## What to do
Your copy should match the entries below exactly, apart from the images.

━━ Exercise material

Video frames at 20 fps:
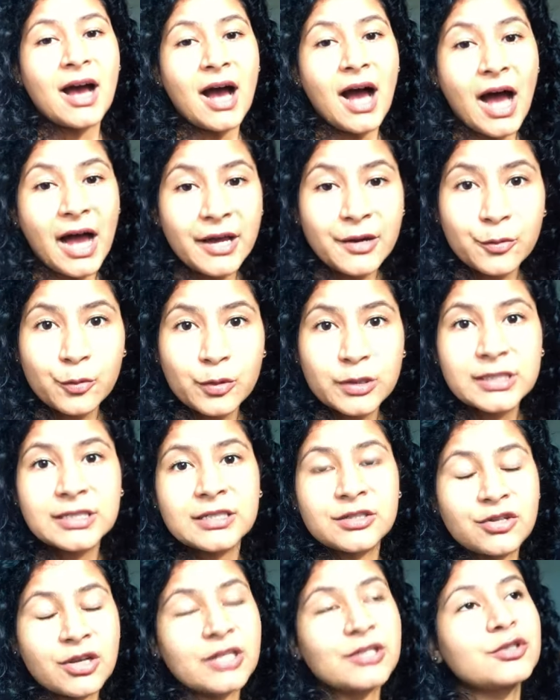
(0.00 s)
I would
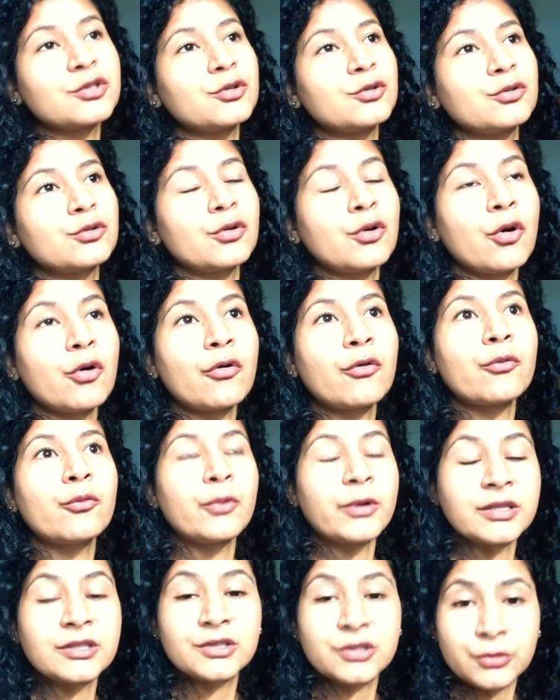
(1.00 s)
suggest you to go
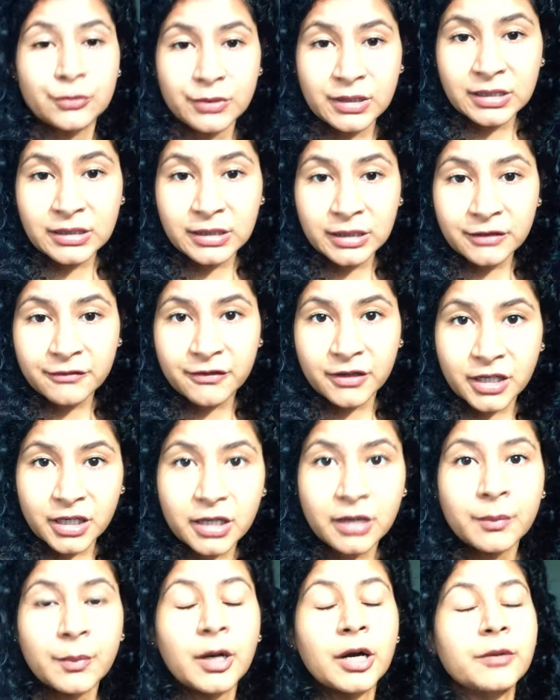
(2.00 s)
with
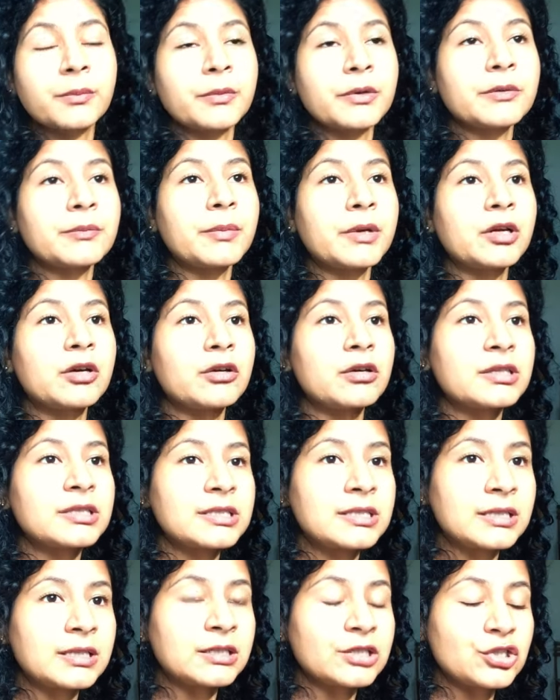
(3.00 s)
Studentenwerk apartment
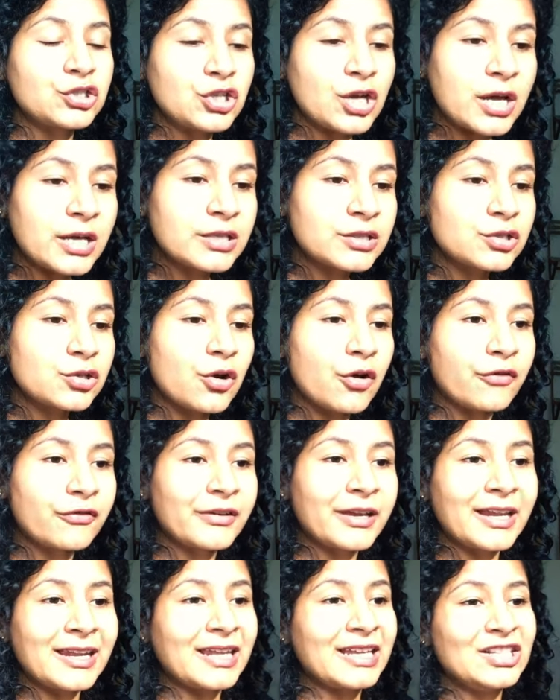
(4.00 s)
because the chance
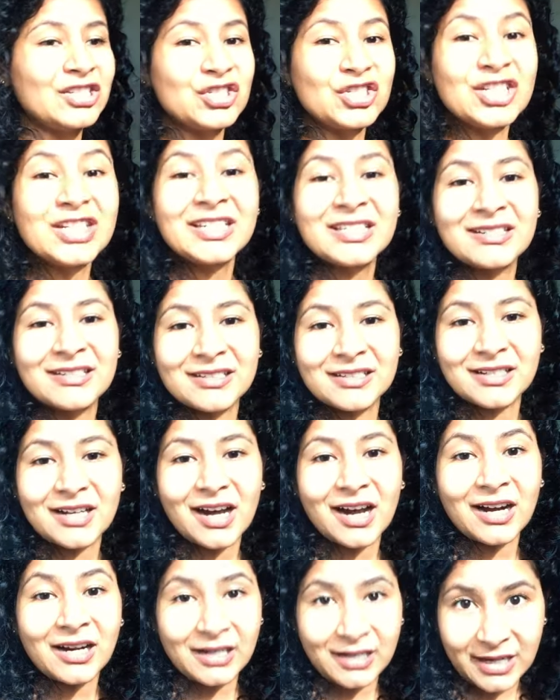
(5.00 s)
of getting cheated
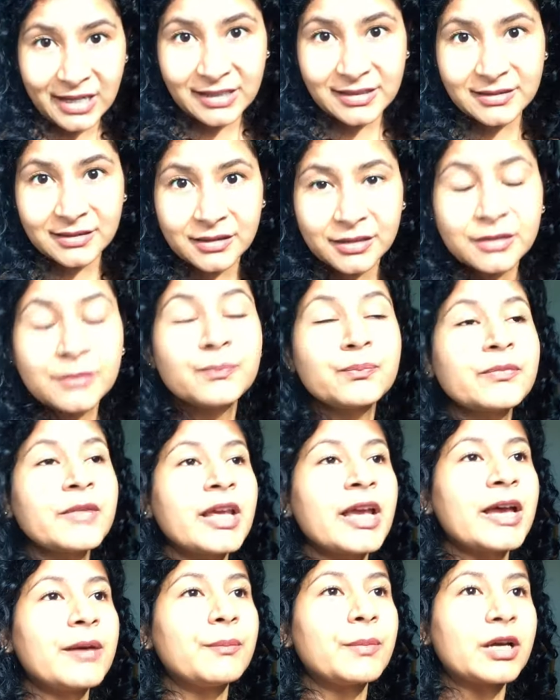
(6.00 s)
are lesser,
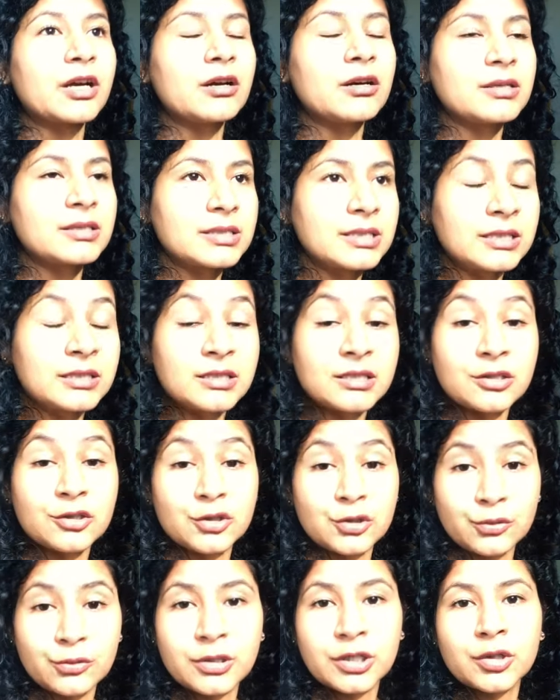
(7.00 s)
because it's a
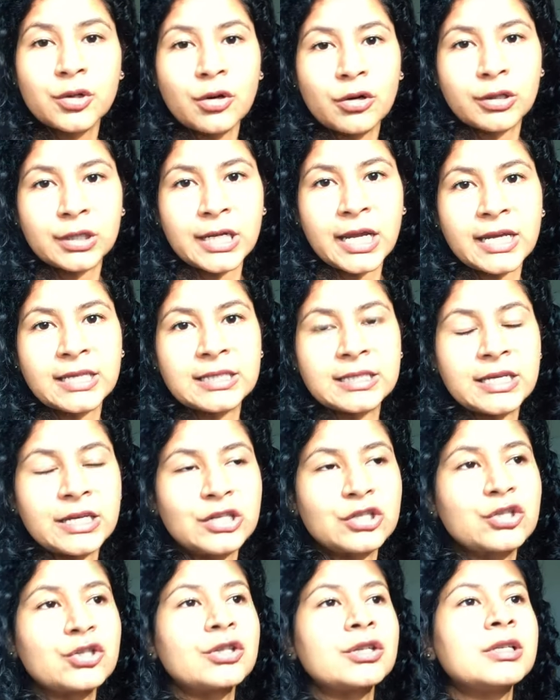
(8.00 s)
student
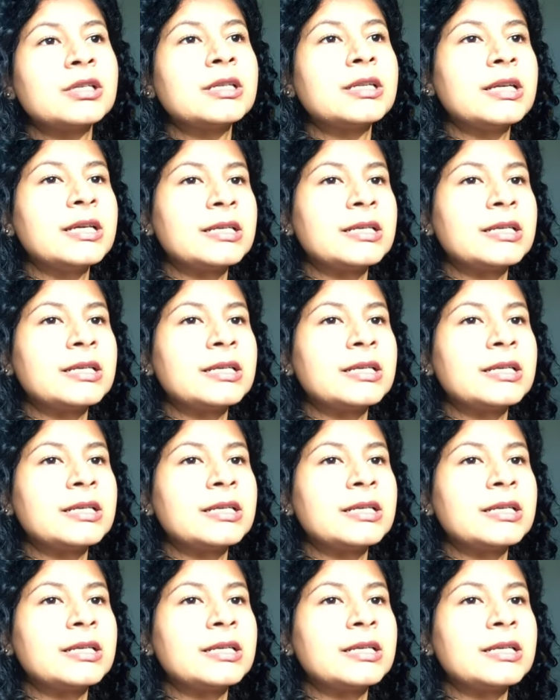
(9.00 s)
organization.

━━━━

## Solution to this problem
Video frames at 20 fps:
(0.00 s)
I would
(1.00 s)
suggest you to go
(2.00 s)
with
(3.00 s)
Studentenwerk apartment
(4.00 s)
because the chance
(5.00 s)
of getting cheated
(6.00 s)
are lesser,
(7.00 s)
because it's a
(8.00 s)
student
(9.00 s)
organization.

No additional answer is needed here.